Konon, dilansir dari Tempo, beberapa orang telah menghancurkan dokumen kewarganegaraan Indonesia mereka dengan membakarnya secara sukarela. Sementara itu, ada pula dokumen paspor itu dirampas paksa dan tidak dikembalikan kepada mereka oleh pihak ISIS.

Berdasarkan pada fakta-fakta tersebut, maka dapat ditentukan bahwa sebagian dari mereka yang secara sukarela memusnahkan dokumen kewarganegaraan Indonesia dan/atau menyatakan janji setia kepada ISIS telah kehilangan kewarganegaraannya.

Pasal 23 Undang-Undang Nomor 12 Tahun 2006 tentang Kewarganegaraan telah diatur bahwa pada huruf d dan f apabila WNI kehilangan kewarganegaraannya jika yang bersangkutan masuk ke dinas tentara asing tanpa seizin Presiden, atau menyatakan janji setia kepada negara asing atau bagian dari negara asing.

Hikmahanto Juwana mengklasifikasikan ISIS sebagai suatu bagian dari negara asing, dan militer ISIS merupakan dinas tentara asing.

Pendapat Hikmahanto tersebut saya sepakati, karena status quo ISIS saat ini meskipun juga termasuk ke NSA, namun beberapa militan menunggangi kelompok pemberontak anti-Bashar Assad di Suriah, bisa disebut sebagai bagian dari negara asing.

Meskipun status ISIS ini masih menjadi perdebatan, namun dapat disepakati bahwa orang-orang tersebut telah berstatus tanpa kewarganegaraan (stateless).

Bagaimana dengan mereka yang secara paksa dihilangkan dokumen kewarganegaraannya?

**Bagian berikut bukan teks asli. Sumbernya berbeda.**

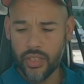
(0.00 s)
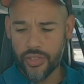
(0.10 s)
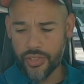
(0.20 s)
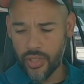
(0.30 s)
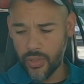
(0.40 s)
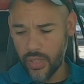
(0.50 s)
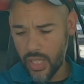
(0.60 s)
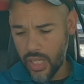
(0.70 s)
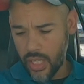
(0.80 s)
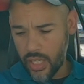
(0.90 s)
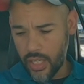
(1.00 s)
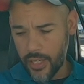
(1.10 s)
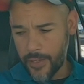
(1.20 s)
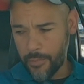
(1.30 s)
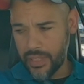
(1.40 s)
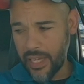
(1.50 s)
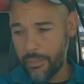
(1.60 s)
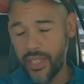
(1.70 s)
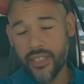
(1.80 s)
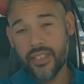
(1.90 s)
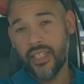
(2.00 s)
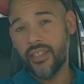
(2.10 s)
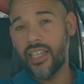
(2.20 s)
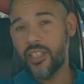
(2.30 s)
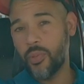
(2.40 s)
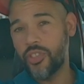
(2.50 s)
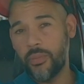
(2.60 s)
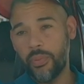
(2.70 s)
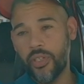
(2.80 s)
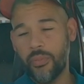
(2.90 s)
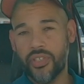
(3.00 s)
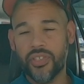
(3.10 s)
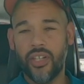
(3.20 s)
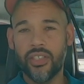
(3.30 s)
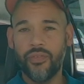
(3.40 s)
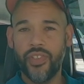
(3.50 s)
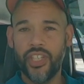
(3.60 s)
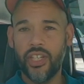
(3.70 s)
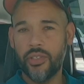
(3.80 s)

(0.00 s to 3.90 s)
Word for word: And so, um, with that being said, that's what you pretty much saw in the video.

Apabila telah menyatakan janji setia kepada ISIS dan mengikuti kegiatan dinas tentara ISIS, maka keadaan tersebut memenuhi hilangnya status kewarganegaraan sesuai UU Kewarganegaraan.

Walaupun demikian, jika mereka belum menyatakan kesetiaan, tidak mengikuti kegiatan dinas militer mereka, namun tidak bertempat tinggal di luar wilayah negara Republik Indonesia selama 5 tahun berturut-turut tanpa alasan yang sah, dan dengan sengaja tidak menyatakan keinginan untuk tetap berstatus WNI dalam 5 tahun tersebut, maka setelahnya ia telah kehilangan status kewarganegaraannya dan menjadi stateless.

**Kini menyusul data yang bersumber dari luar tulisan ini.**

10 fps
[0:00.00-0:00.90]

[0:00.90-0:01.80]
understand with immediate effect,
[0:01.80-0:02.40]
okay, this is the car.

Kemudian, meskipun orang-orang itu memohon untuk dipulangkan ke Indonesia, tentu pemerintah perlu melihat dari status kewarganegaraannya.

Jika mereka memang stateless dan awalnya secara sukarela untuk bergabung dengan ISIS yang telah dicap sebagai organisasi terorisme oleh Indonesia, pemerintah tidak dapat menerima mereka ke dalam wilayah Indonesia, karena tidak ada status politik yang melekat pada mereka.

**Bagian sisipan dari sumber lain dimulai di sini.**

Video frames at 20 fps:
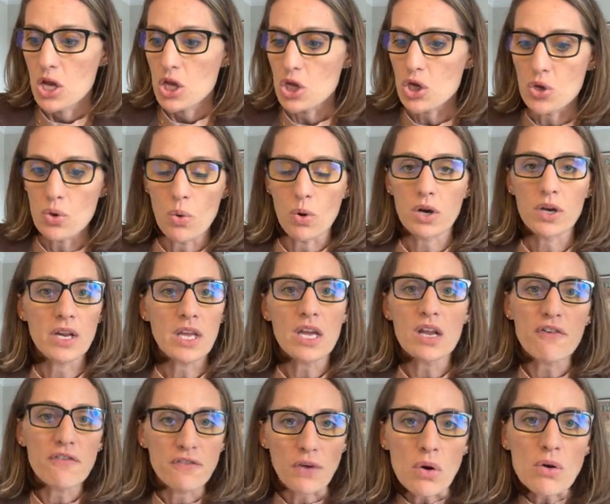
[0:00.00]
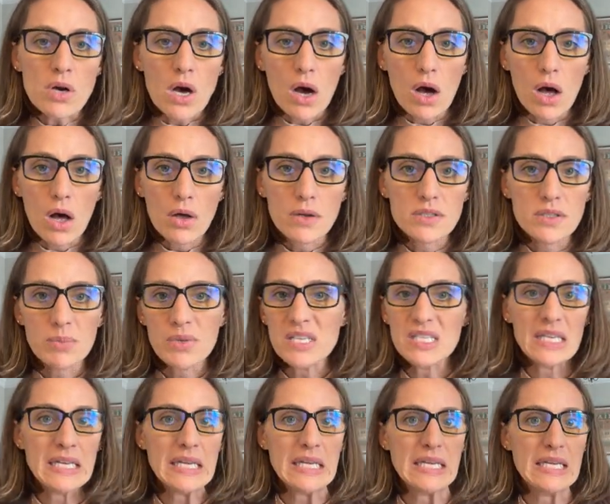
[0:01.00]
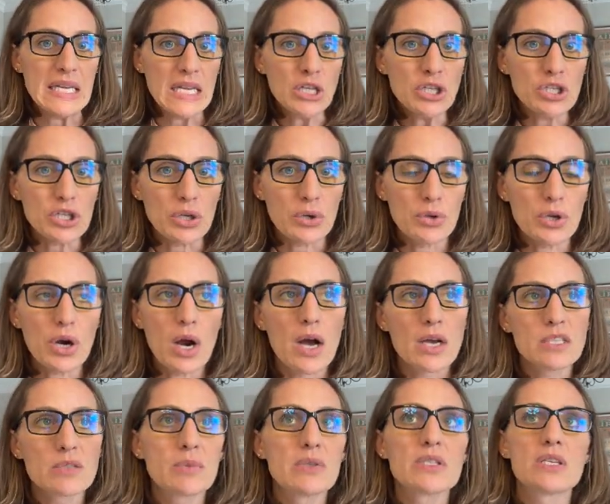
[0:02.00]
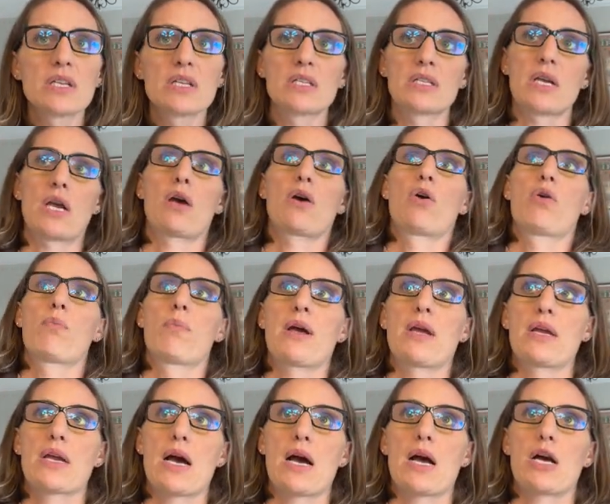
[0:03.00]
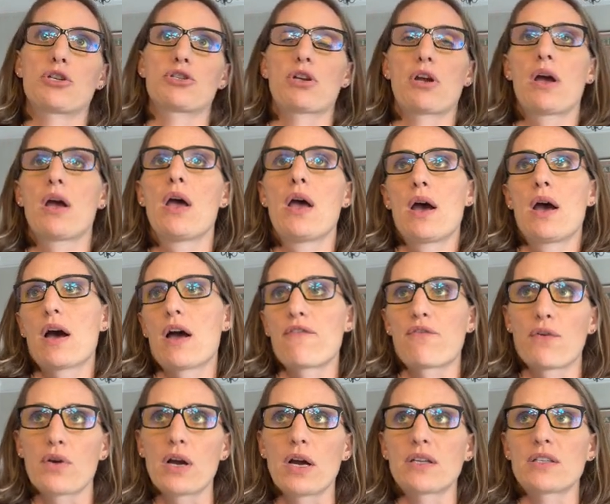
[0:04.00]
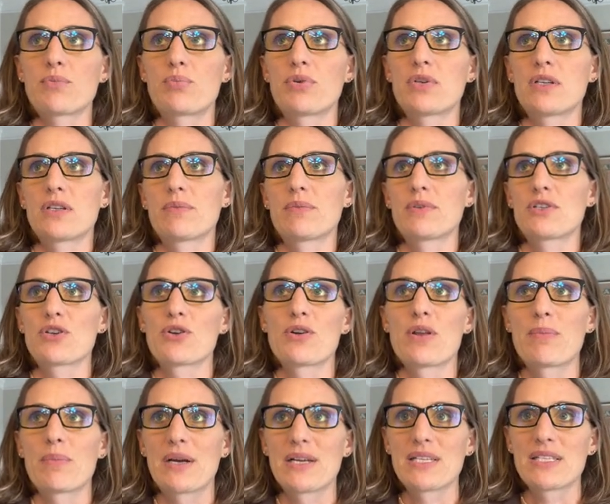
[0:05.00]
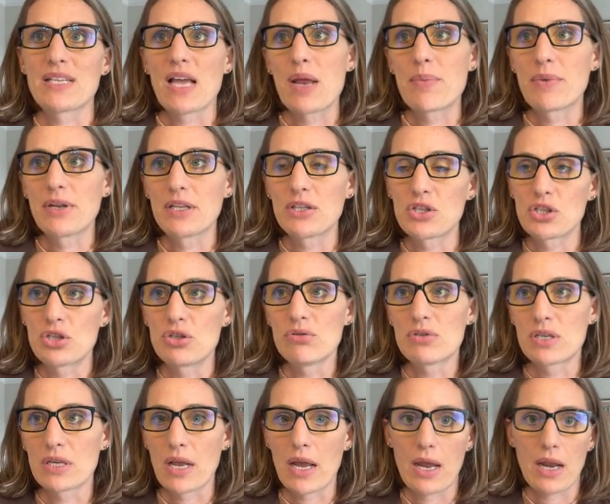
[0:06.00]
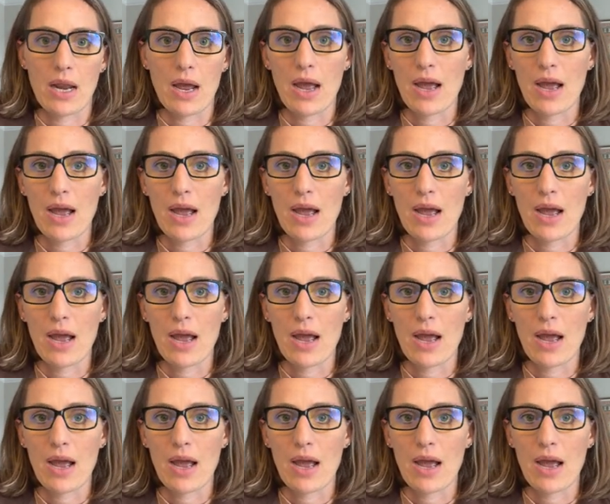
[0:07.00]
You are gonna get a phone call. Somebody's gonna need you. Your husband's gonna say, "Oh my gosh, I forgot to put in turn in my assignments due tonight.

Sedangkan kewajiban perlindungan pemerintah hanya terbatas kepada WNI saja, serta mereka bukanlah pengungsi menurut ketentuan Konvensi Jenewa 1951, karena mereka secara sukarela meninggalkan negara asal mereka, tidak sedang mencari perlindungan di luar negeri karena ancaman dari negara asal mereka.

Argumentasi tersebut mendukung penolakan orang-orang tersebut untuk kembali ke Indonesia. Walaupun begitu, status mereka sebagai manusia tidak hilang, mereka tetap subjek Hak Asasi Manusia (HAM).

Seperti dalam Pasal 1 angka 1 Kovenan Internasional tentang Hak Sipil dan Hak Politik menjelaskan bahwa setiap orang memiliki hak untuk menentukan nasib mereka sendiri (the right to self determination), salah satunya untuk menentukan status afiliasi politik mereka.

Berangkat dari hal tersebut, mereka dapat menentukan apakah akan kembali menyatakan keinginan mereka menjadi WNI atau tetap sebagai anggota ISIS.

Bisa saja mereka dipulangkan jika pemerintah masih mempertimbangkan bahwa status ISIS sebagai NSA dan bukan merupakan bagian dari negara asing atau merupakan dinas tentara asing.

Apabila pemerintah berdiri pada posisi ini, maka orang-orang tersebut masih diakui kewarganegaraannya dan berhak untuk kembali ke Indonesia, karena masih berhak atas perlindungan pemerintah akibat status politiknya.

Meskipun dapat diterima kembali ke Indonesia, Komnas HAM menegaskan dikarenakan mereka termasuk ke dalam organisasi terorisme menurut UU Nomor 15 Tahun 2018 tentang Perubahan UU Nomor 15 Tahun 2003 tentang Penetapan Perppu Nomor 1 Tahun 2002 tentang Pemberantasan Tindak Pidana Terorisme.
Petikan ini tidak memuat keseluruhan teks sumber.